I’m really not sure why I had children, except that I was supposed to. I wanted someone to love me, and I wanted to love in return, but I didn’t think about it much beyond that.

Fifty years ago, that would have been true for just about everybody. Today it’s not. More and more people are choosing to remain childless (and more are childless not by choice, but that’s another story). Our birth rate now hovers around 1.6, far below the replacement level needed of 2.1. And it’s not because families are getting smaller; it’s because more people, even those in committed relationships, are choosing not to have families at all.

While for an individual couple this may be the best choice, for a society it certainly isn’t. If we want Canada as a nation and a culture to survive, we need a higher birth rate. So why is it plummeting?

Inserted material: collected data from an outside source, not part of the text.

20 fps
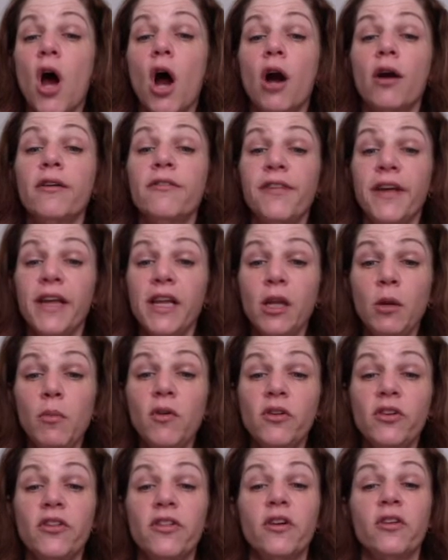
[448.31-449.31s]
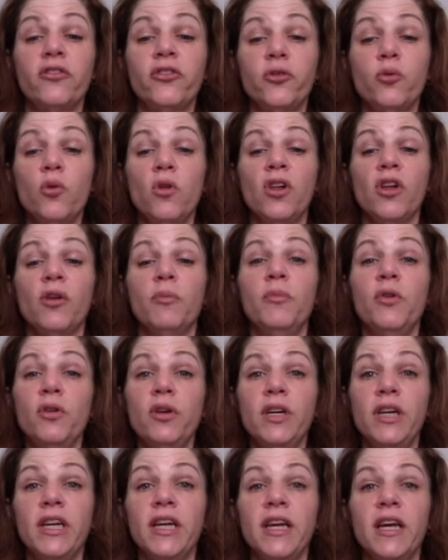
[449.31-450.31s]
are available to the school
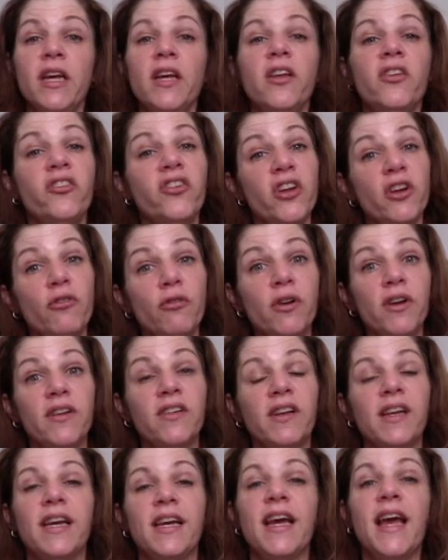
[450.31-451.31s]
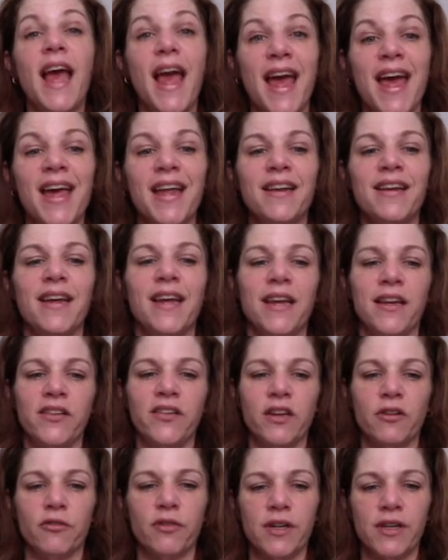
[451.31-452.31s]
community synchronously and
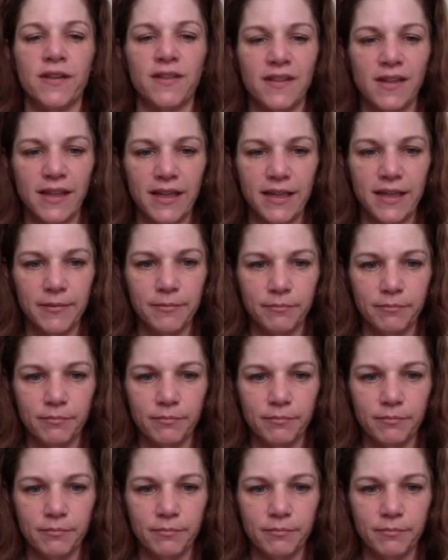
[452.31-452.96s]
asynchronously.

I read recently on Steve Janke’s blog the proposition that it’s because children no longer have value. Before you jump all over me, let me elaborate. At one point, Janke explained, children were your retirement savings plan and your health insurance. They took care of you if you were old or sick. Once the government stepped in into these roles, we didn’t “need” children in the same practical way we did before.

I would even go one step further and say that in those glorious “olden days” when people walked to school uphill both ways, children would have added economically to your household. They were expected to help on the farm or the business. Having children enabled you to have a larger house, a larger farm, and generally prosper more than you would have otherwise. Today it’s the opposite. Children don’t add; they subtract. We live in a child-centred world where it is us who are expected to work: we must drive our kids to lessons; sacrifice time to help them with homework; save a fortune for their education. When we have kids, we have more work, not less work.

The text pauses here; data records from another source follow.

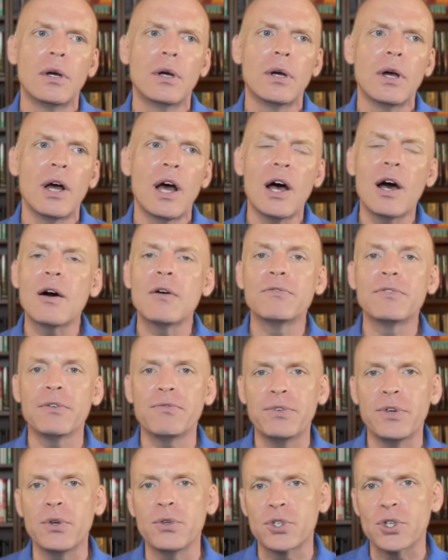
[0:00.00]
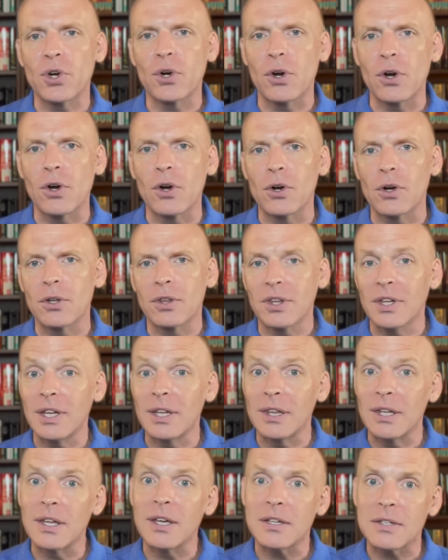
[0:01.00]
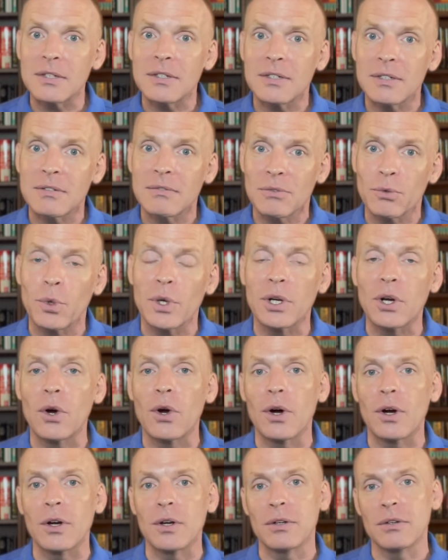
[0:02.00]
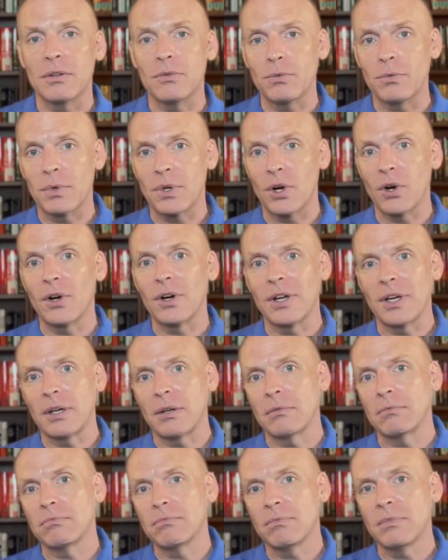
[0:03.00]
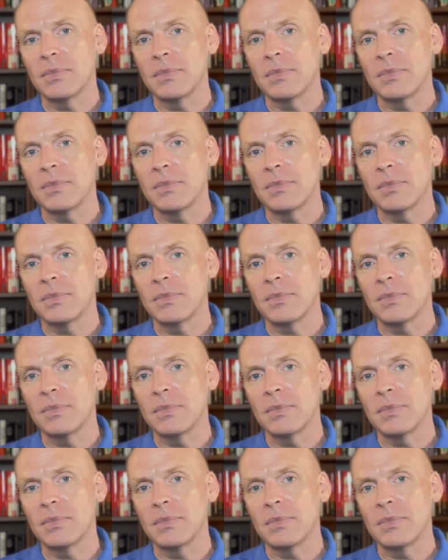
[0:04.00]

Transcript: of the future Earth in this regard regarding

And so I think there’s something else going on. If you’re a young adult surveying the parental scene, you see harried parents chronically short on cash because hockey costs so much this year. You see them tying themselves in knots because their toddler won’t sleep through the night, their seven-year-old can’t read, or their teenager has gotten into the wrong crowd. It looks like a recipe for an ulcer.

The one thing you can’t see is what’s going on inside those parents. You don’t see what happens in the heart the first time you hold your baby. You can’t see what being a parent does to you; how it makes you love life so much more, care about the world so much more, or brings a richness to your life you never believed possible. I am not saying that non-parents can’t experience love; only that being a parent is a joy like no other, and cannot truly be comprehended until one experiences it.

In the old days there were enough societal and economic pressures to have children that people tended to make that choice, and so they did experience that joy. Today, with those pressures gone, how many will decide not to procreate, and in so doing lose the joy that we only realize once we’ve already taken the plunge?

At one point parenthood was one of the experiences that we all had in common. We had all gone through labour in some form or another, or stayed up all night with a child with croup, or kissed a boo-boo. Even if language or religion or culture or class separated us, we were all parents. When we lose these shared experiences we lose a shared culture. Parenting is hard work, and it requires more sacrifice today, perhaps, than it did a century ago. But it is still worth it. I know some will always choose to remain childless, and that’s okay. But I hope our country as a whole does not turn its back on parenthood. Babies are our future, and they really are irreplaceable.